■ What needs to be done: Exactly the lines from the one with "[10.00-11.00s]" through the final line of the entries, and nothing else, should appear in the answer; no pictures go in it.

====

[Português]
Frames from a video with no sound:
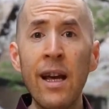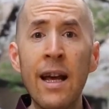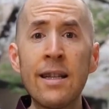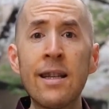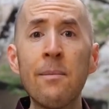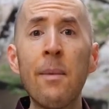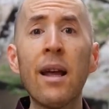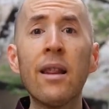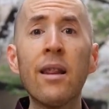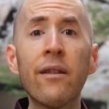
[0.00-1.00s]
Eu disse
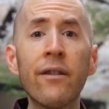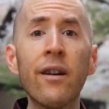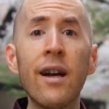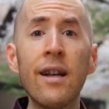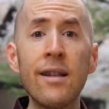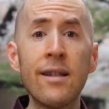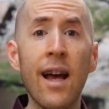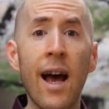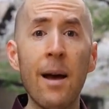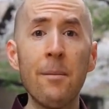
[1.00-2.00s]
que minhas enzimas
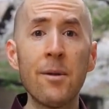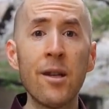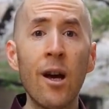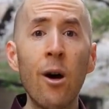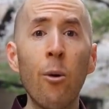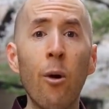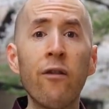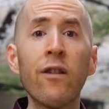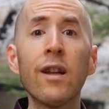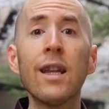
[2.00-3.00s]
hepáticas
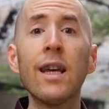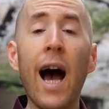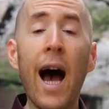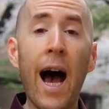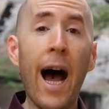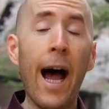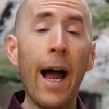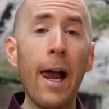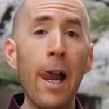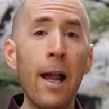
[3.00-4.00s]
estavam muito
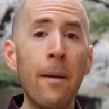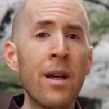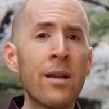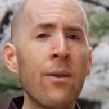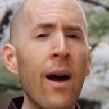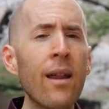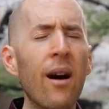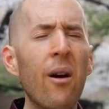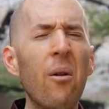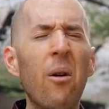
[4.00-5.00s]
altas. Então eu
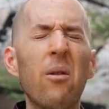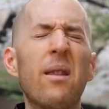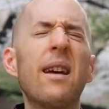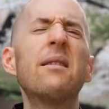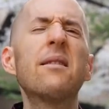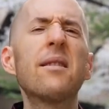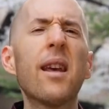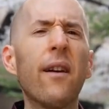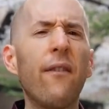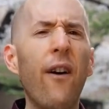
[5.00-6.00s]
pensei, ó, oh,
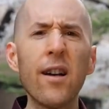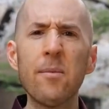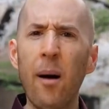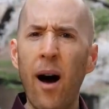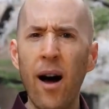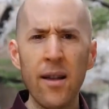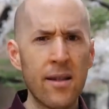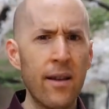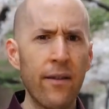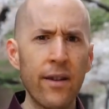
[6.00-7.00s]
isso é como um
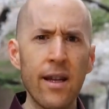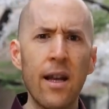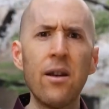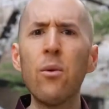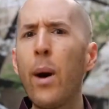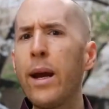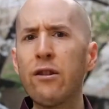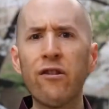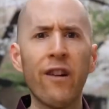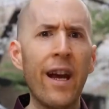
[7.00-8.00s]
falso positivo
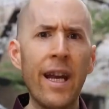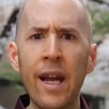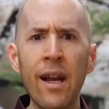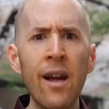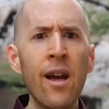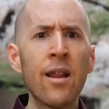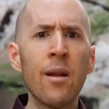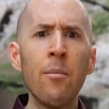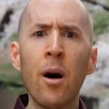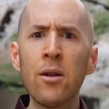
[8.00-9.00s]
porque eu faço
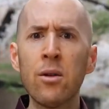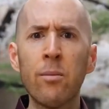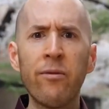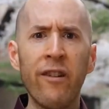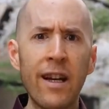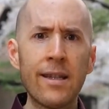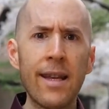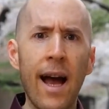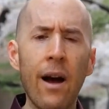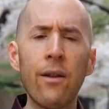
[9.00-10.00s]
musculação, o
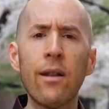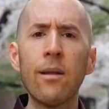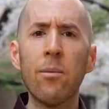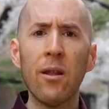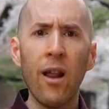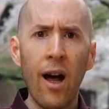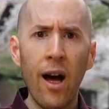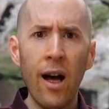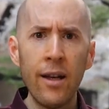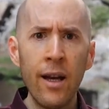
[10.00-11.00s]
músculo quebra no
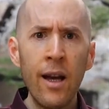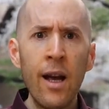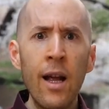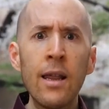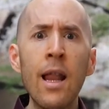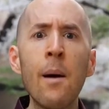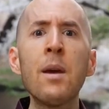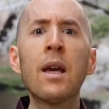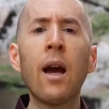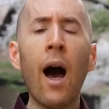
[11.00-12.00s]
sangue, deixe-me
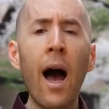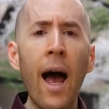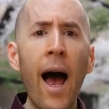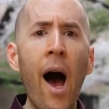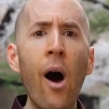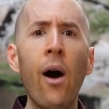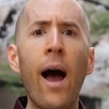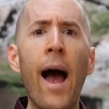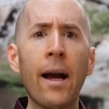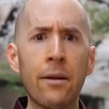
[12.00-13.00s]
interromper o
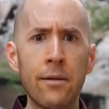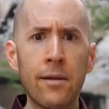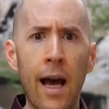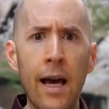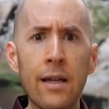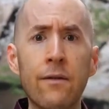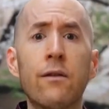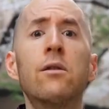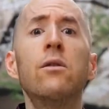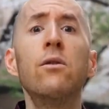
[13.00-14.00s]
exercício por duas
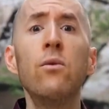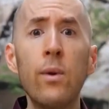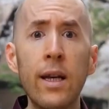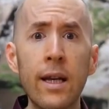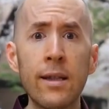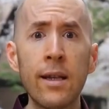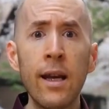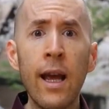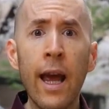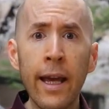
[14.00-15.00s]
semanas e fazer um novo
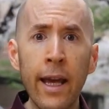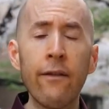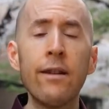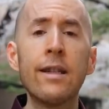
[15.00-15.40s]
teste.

====

■ Response below:
[10.00-11.00s]
músculo quebra no
[11.00-12.00s]
sangue, deixe-me
[12.00-13.00s]
interromper o
[13.00-14.00s]
exercício por duas
[14.00-15.00s]
semanas e fazer um novo
[15.00-15.40s]
teste.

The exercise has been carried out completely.